Фёдор Павлович одобрительно качнул головой.

– Не мог пропустить завтрашние состязания? – спросил Ванзаров.

– Не знаю, что ему на ум пришло.

– Откуда у Ивана Фёдоровича костюм для состязаний в фигурной езде по льду?

– Был заказан у портного. К состязаниям.

– Ботинки с коньками тоже взял у портного?

Фёдор Павлович выразил на лице презрение к безграничной тупости полиции.

– Лучшим фигуристам дозволено хранить коньки на складе катка, – сказал он с явным неудовольствием.

– Вы разрешали Ивану пользоваться вашей комнатой для переодевания?

– Сын, как откажешь. Какое отношение ваши вопросы имеют к смерти Ваньки? Что толком узнали?

Ванзаров позволил затянуть паузу.

– Вашего сына убили, – сказал он, когда терпение готово было лопнуть.

Куртиц смахнул невидимую пылинку с лацкана пиджака:

– Вот оно как оказалось.

– Почему просили пристава записать в протокол естественную смерть?

Судя по робкому взгляду, Митя об этом не знал. Фёдор Павлович закинул ногу на ногу.

– Не хотел, чтобы полиция испортила открытие состязаний. Сына всё равно не вернуть. А потом думаю: какого лешего пристав так легко согласился? Обрадовался, гадёныш. Не бывать этому. Зря, что ли, прохвоста кормим! – Он крепко стукнул кулаком по колену. – Значит, убили Ваньку. И как же?

– Отравление, – ответил Ванзаров. – Кому была выгодна смерть вашего сына?

Куртиц покрутил головой, будто обозревая тесную контору, заставленную кипами перевязанных бумаг.

– Намекаете на наследство? Вот вам без подробностей: каждый из сыновей знал, что продолжит семейное дело во главе с Иваном. Только все вместе или ничего не получат, – сказал он тихо. – Его все любили. Любимчик катка. Некому желать смерти Ваньке. Какого лешего его принесло в Петербург!

– Кто из его друзей может подписать записку вензелем «М» с «I» десятичной?

Отец с сыном обменялись немыми вопросами.

– Не припомню таких.

Митя подтвердил: среди их круга знакомых с такими инициалами никого нет.

Повисла тишина. Было слышно, как скрипнула входная дверь под трель колокольчика, как приказчик приветствует покупателя. Вдалеке засвистел городовой. Телега прогромыхала мимо магазина. Невнятный разговор приказчика. Звякнуло стекло прилавка.
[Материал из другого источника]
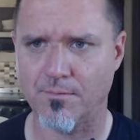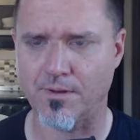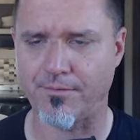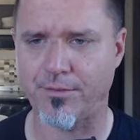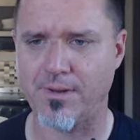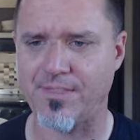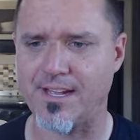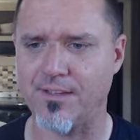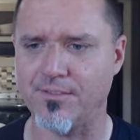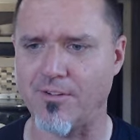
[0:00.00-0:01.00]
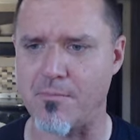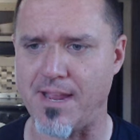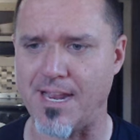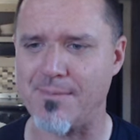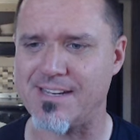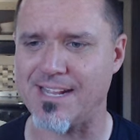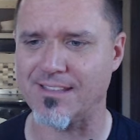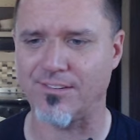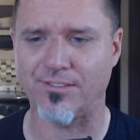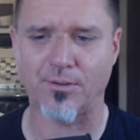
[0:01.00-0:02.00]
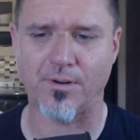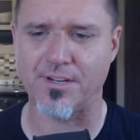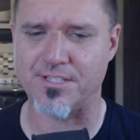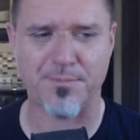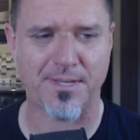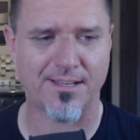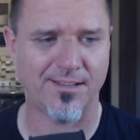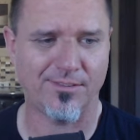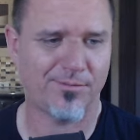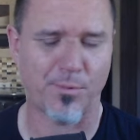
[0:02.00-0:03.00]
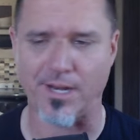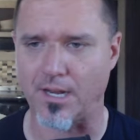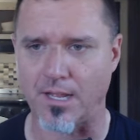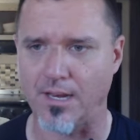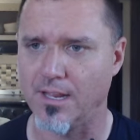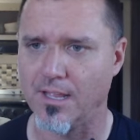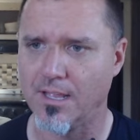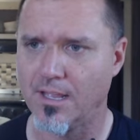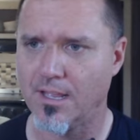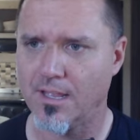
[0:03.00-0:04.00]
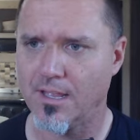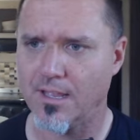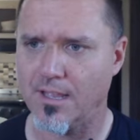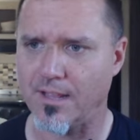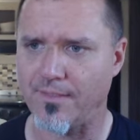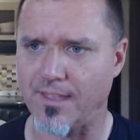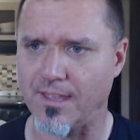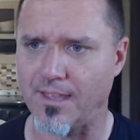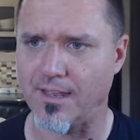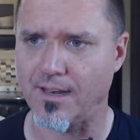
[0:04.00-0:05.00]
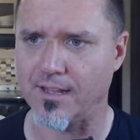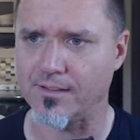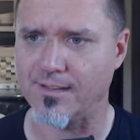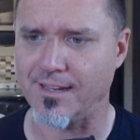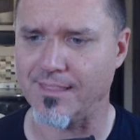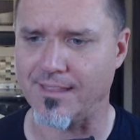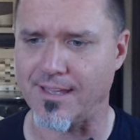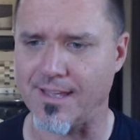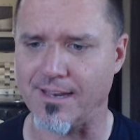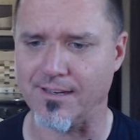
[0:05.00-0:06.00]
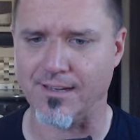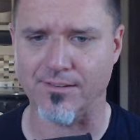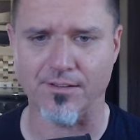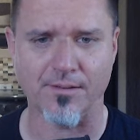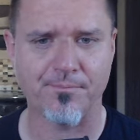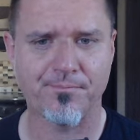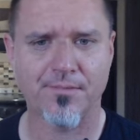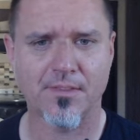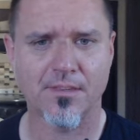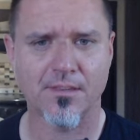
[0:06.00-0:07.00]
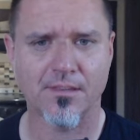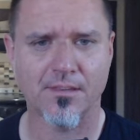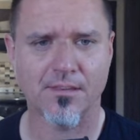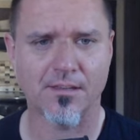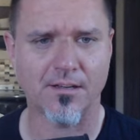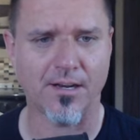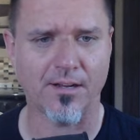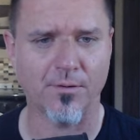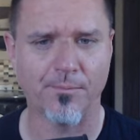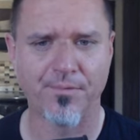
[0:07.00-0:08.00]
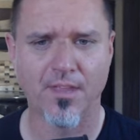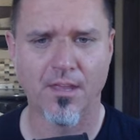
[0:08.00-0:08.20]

We have 3,000 remain. I'm going to take this sword just because why not? And then I'll take that, and that's good. All right, cool.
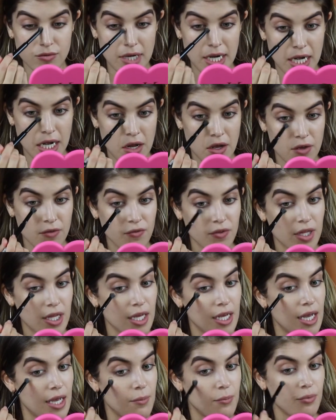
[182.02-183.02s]
right now I feel
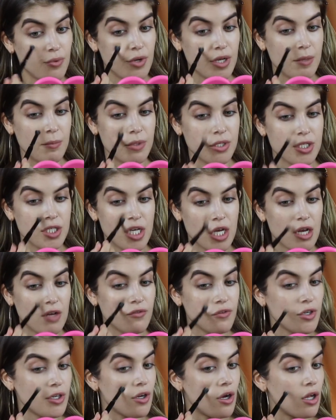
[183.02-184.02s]
like I pretty much
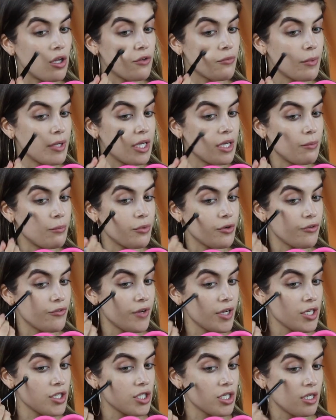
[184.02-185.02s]
covered all of my
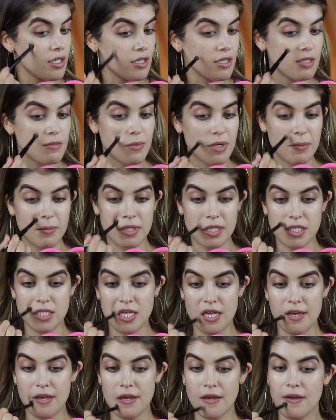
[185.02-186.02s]
imperfections, but I'm going
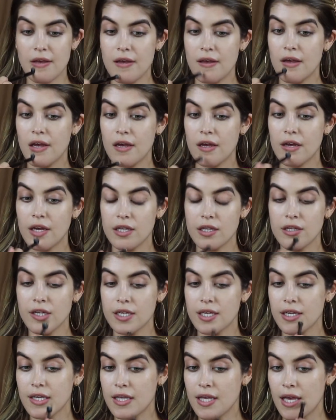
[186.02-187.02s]
to take a
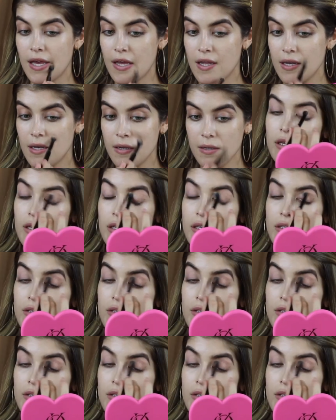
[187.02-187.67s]
look again.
Молчание прервал Ванзаров:

– Иван Фёдорович курил сигары?

Куртиц фыркнул:

– Эх вы, сыщик, простых вещей не знаете: фигуристам, участвующим в состязаниях, нельзя курить, лёгкие должны быть крепкими. Какие сигары.

– А вы, господин Куртиц?

– Что я?

– Предпочитаете папиросы?

Фёдор Павлович отчего-то смутился.

– Что скажут покупатели, если владелец фирмы спортивных товаров дымить будет, – сказал он. – Однако вкус сигарного табака почитаю.

– Сигару не раскуриваете?

В проницательность сыска Куртиц не поверил.

– Наболтали уже, – сказал он, выразив презрение к сплетникам. – Извольте, позволяю себе подобную слабость, когда один катаюсь по льду. Мороз и табак – приятное сочетание, знаете ли, особенно когда у табака сладковатый вкус. При чём тут сигары?

Вопрос Ванзаров спустил мимо ушей:

– Перед смертью ваш сын катался с барышней. Знаете, кто она?

Куртиц пожал плечами:

– К нему девицы так и липнут. Кто-то из общества. Какая разница.

– Вам знакома фамилия Гостомыслова?

Задумавшись, Фёдор Павлович сморщил бровь, глянул на Митю. Тот беззвучно подтвердил. Телепатическая связь между отцом и сыном.

– Ах да… Это же та самая московская генеральша, дочь у неё чудесно катается.

– Пригласили её на каток Общества?

– Приглашал. Да только получил решительный отказ.

– У Ивана Фёдоровича было при себе портмоне?

Раздражение выдалось игрой желваками.